Le Régime d’assistance médicale (Ramed) a pour objectif l'amélioration et l'extension de la couverture médicale au profit des démunis. Et nous allons mettre tout en œuvre pour réussir ce chantier. Mais il y a lieu de préciser que le CHU reçoit un nombre très important de patients ramedistes et leur prodigue des soins gratuitement. Ce qui représente un manque à gagner énorme de plusieurs millions de DH et qui est appelé à augmenter dans les prochains mois. L’impact est clair sur les recettes hospitalières qui assurent la pérennité des activités et des soins au CHU.
Cette problématique a-t-elle été abordée avec le ministère de tutelle ?
La question a été abordée dans les conseils d’administration et de gestion avec le ministère de tutelle et nous avons convenu de mettre en place les outils de gestion nécessaires pour estimer les dépenses engagées dans le cadre du RAMED en vue de les couvrir. Nous avons obtenu des subventions forfaitaires pour couvrir une partie des dépenses, mais il reste encore une bonne partie pour compenser la totalité des frais engagés. Ceci étant, je pense que le Ramed est une bonne initiative pour généraliser la couverture médicale, mais il faudrait qu’il y ait une régulation de ce système et le respect par les ramedistes de la filière des soins pour libérer le CHU de nombreuses contraintes et lui permettre de se concentrer sur ses missions principales, à savoir le tertiaire, la formation et la recherche.
Est-ce qu’il y a concrètement une solution en vue ?
Pour être clair, le Ramed n’est pas une question de malades. C’est une question de financement. La population éligible au Ramed est de l’ordre de 8,5 millions de personnes. Et la question qui s’impose est : l’État est-il aujourd’hui capable d’en assurer le financement ? Je pense que le financement du Ramed devrait être maitrisé à travers la création d’une agence dédiée à sa gestion, à l’instar de ce qui se fait par d’autres organismes gestionnaires, notamment la CNOPS et la CNSS. L’Agence pourra ainsi définir le panier des soins à prodiguer, définir les procédures et les filières de soins couvertes, assurer une bonne prise en charge des maladies chroniques et surtout limiter les excès et les abus.
Est-ce que vous entendez par excès les personnes disposant de cartes du Ramed, sans être vraiment dans le besoin ?
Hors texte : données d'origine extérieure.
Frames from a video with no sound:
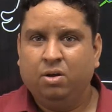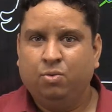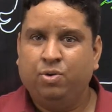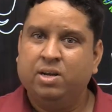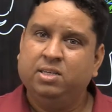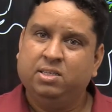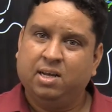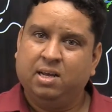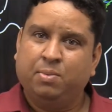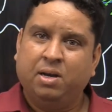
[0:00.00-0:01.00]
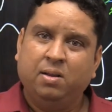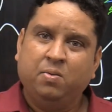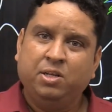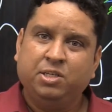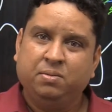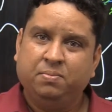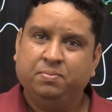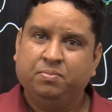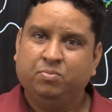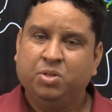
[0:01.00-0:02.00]
one is the Himalayan region,
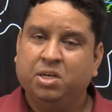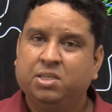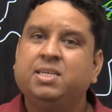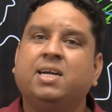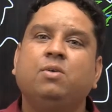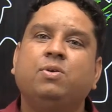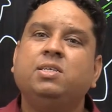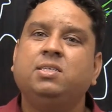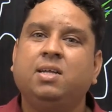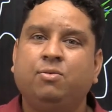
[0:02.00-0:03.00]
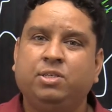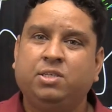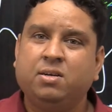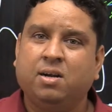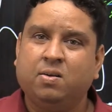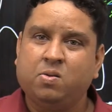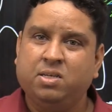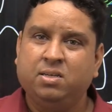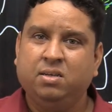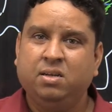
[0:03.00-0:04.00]
second one is the Western Ghat region,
Je pense que l’État a défini les critères de détention de la carte du Ramed et le CHU est un établissement de santé qui prodigue des soins gratuitement à tout détenteur de la carte du Ramed.
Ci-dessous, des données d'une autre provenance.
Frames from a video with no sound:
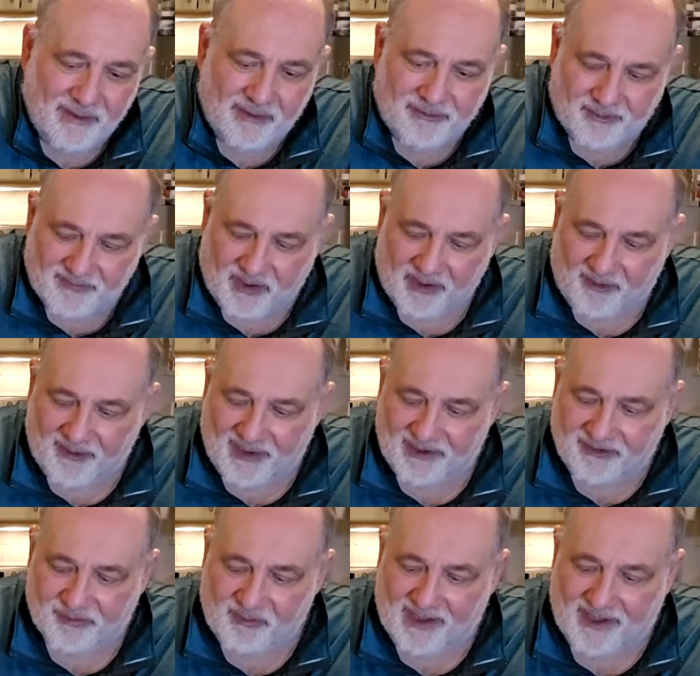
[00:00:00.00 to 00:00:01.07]
So we've got our
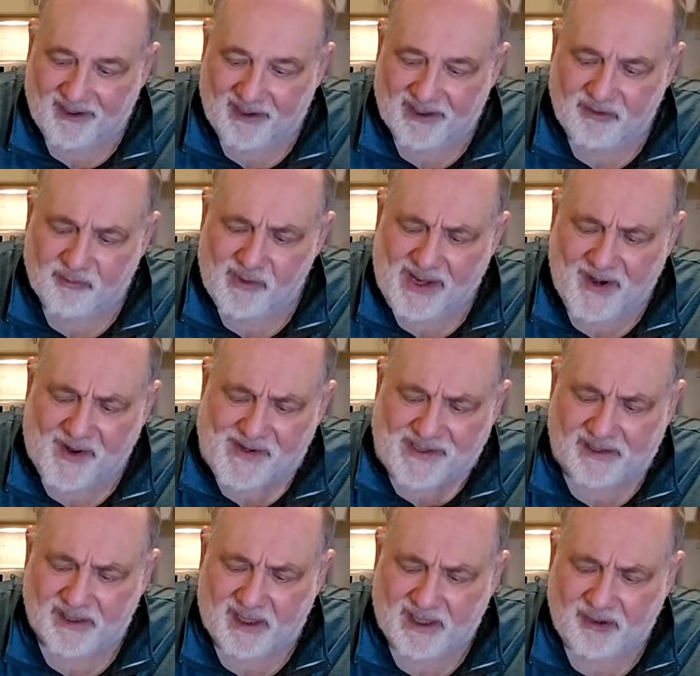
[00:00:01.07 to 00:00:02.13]
nice red onion. Red
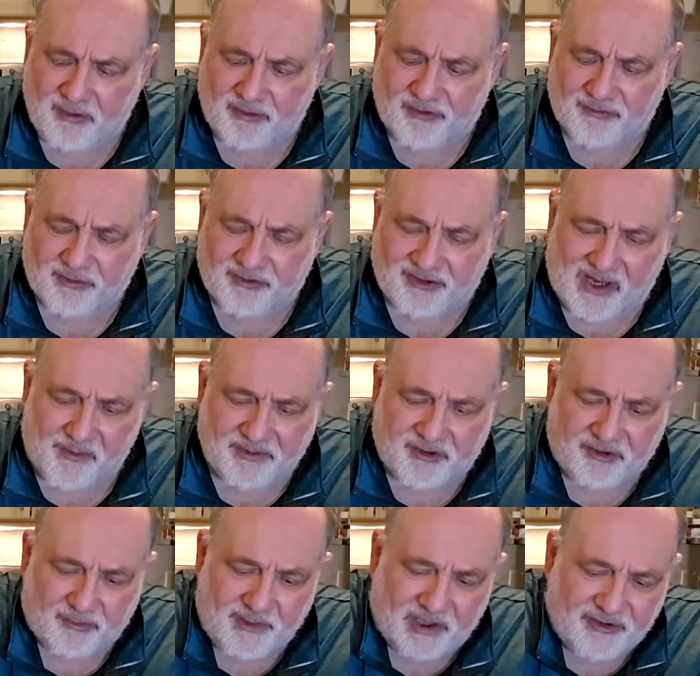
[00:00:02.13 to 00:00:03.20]
onion I use for
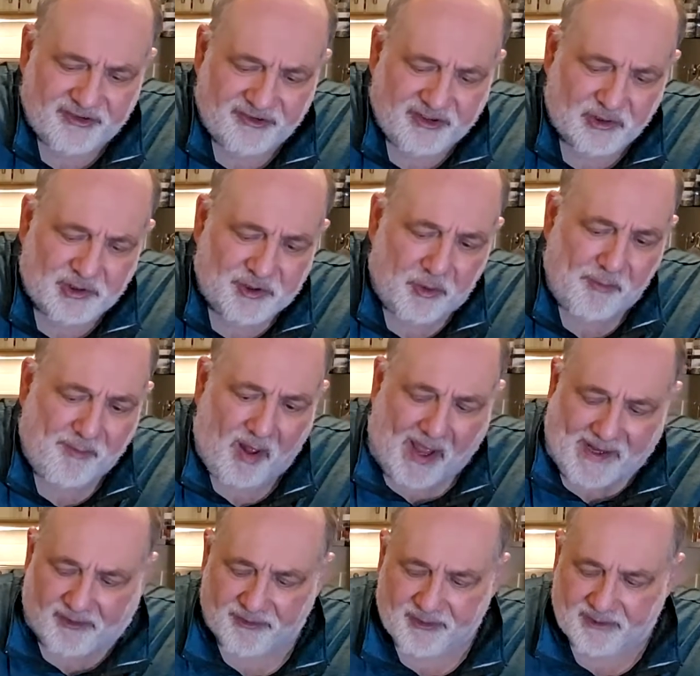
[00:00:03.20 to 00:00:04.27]
sandwiches because it's a little
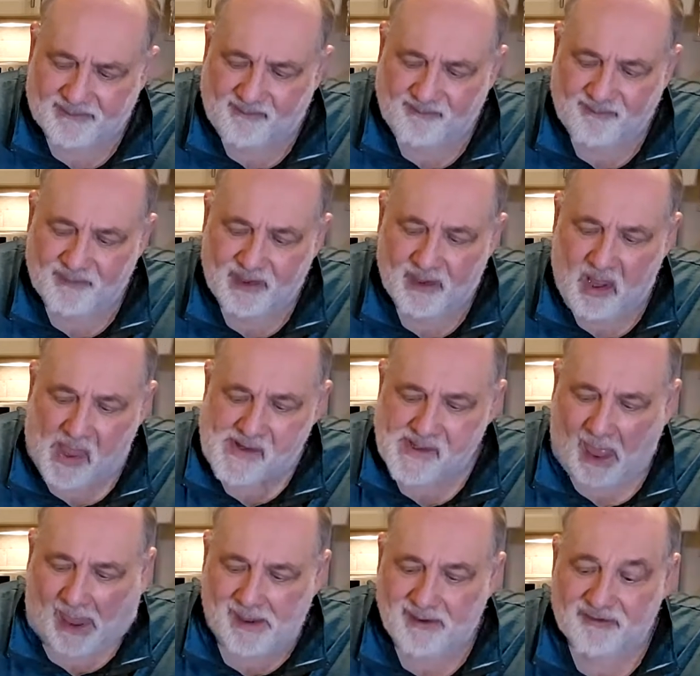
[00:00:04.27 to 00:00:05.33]
milder.
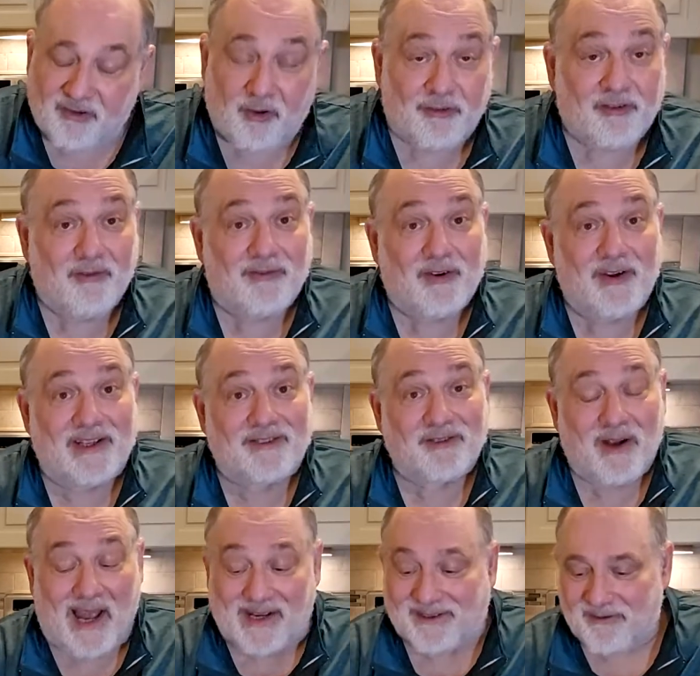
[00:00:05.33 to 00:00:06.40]
It's also very
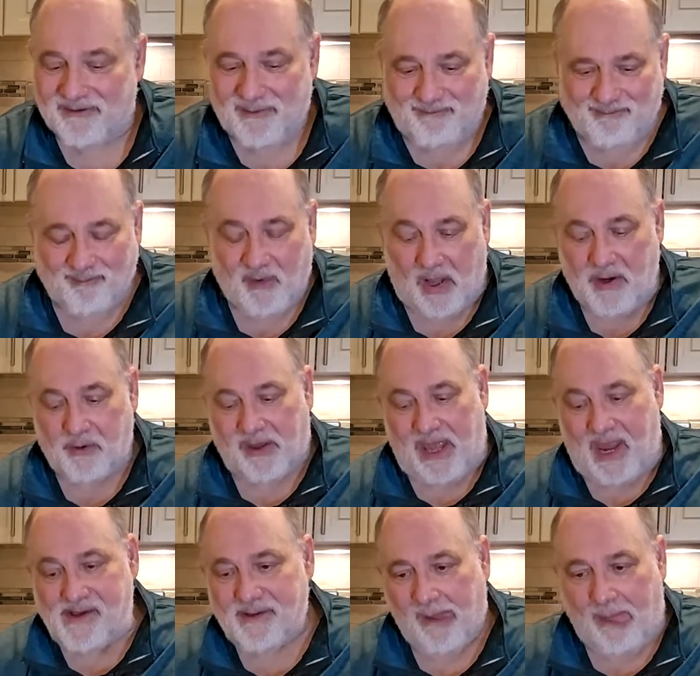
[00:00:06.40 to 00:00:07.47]
attractive.
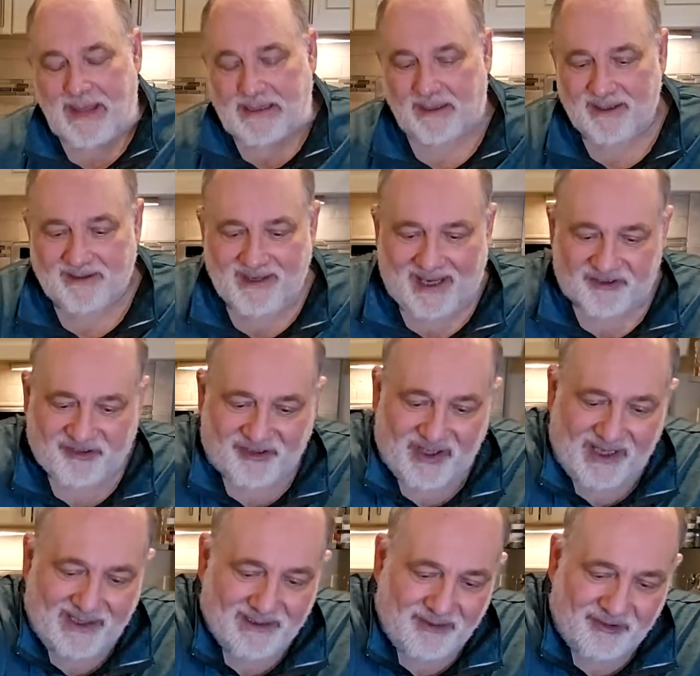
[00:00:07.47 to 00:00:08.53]
Okay, next
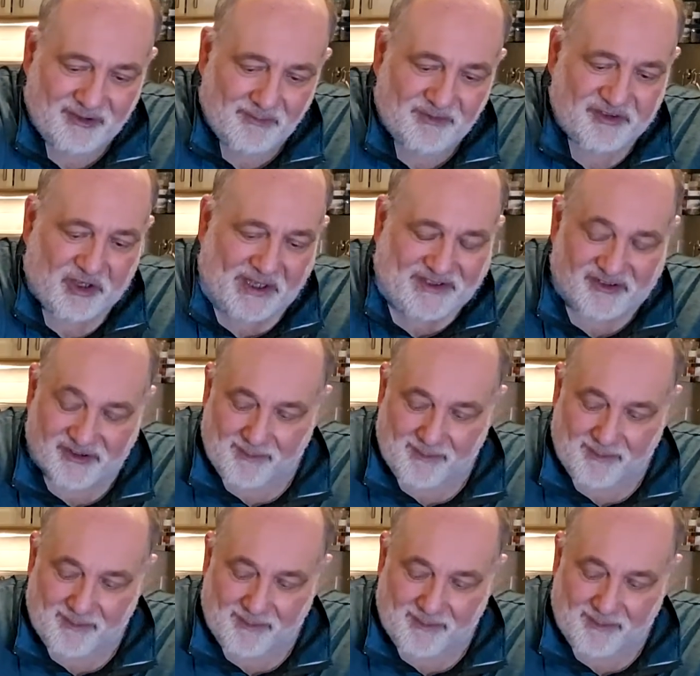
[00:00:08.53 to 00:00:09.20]
thing, some sliced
La politique médicamenteuse a été votre cheval de bataille. Est-ce qu’elle répond à vos attentes ?
Le CHU a commencé son activité en 2002 et le premier budget a été validé en avril 2003 avec une subvention exceptionnelle de 3 millions de DH. Nous sommes aujourd’hui à 199 millions de DH dédiés aux médicaments. C’est une augmentation exponentielle qui n’est pas seulement due à l’augmentation des ramedistes, parce que nous enregistrons chaque année 75 à 80 000 admissions, avec une proportion importante des malades de l’hôpital du jour. Notre politique médicamenteuse est basée essentiellement sur l’enrichissement annuel de la nomenclature des médicaments pour répondre aux besoins de nos services. Il y a surtout un effort pour mettre à la disposition de nos patients des médicaments onéreux et du matériel implantable onéreux comme les orthèses, les prothèses, les valves cardiaques, etc.
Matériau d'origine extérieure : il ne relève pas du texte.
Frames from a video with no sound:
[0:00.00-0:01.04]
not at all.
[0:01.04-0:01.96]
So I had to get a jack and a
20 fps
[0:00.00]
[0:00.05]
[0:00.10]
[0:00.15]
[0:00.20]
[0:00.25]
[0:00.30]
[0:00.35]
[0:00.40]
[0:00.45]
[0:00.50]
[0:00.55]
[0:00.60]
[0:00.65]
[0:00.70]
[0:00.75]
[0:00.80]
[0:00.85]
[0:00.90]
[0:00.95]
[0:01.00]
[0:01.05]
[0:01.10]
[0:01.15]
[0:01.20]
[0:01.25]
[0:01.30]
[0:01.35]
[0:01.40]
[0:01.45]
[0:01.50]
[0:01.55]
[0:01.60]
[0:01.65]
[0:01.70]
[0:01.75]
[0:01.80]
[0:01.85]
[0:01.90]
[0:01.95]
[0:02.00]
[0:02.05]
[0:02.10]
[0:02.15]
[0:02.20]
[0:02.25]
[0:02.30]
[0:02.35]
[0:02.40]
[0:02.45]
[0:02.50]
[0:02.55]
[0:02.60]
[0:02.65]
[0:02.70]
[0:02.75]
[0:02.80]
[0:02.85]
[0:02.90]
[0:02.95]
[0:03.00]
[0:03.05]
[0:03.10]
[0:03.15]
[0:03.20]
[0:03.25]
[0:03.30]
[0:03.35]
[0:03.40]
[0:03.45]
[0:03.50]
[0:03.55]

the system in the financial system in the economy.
Et quelle est la situation aujourd’hui du CHU ?
Nous étions sur une tendance positive depuis la création du CHU, mais avec le lancement du Ramed, nous sommes en déficit par rapport à nos prévisions. Il y a moins de rentrées d’argent. Le Ramed impacte nos recettes et va surtout impacter la qualité de la prise en charge des patients, si le gouvernement ne met pas en place un système de financement de ce régime et assure les remboursements au CHU. Je tiens à souligner qu’avant l’entrée en vigueur du Ramed, il y avait le «certificat d’indigence» qui permettait aux personnes démunies de recevoir, moyennant une modeste contribution financière, des soins. Cette contribution, qui a aujourd'hui disparu, permettait aussi d'améliorer les ressources propres du CHU et d'assurer en partie la pérennité de ses activités.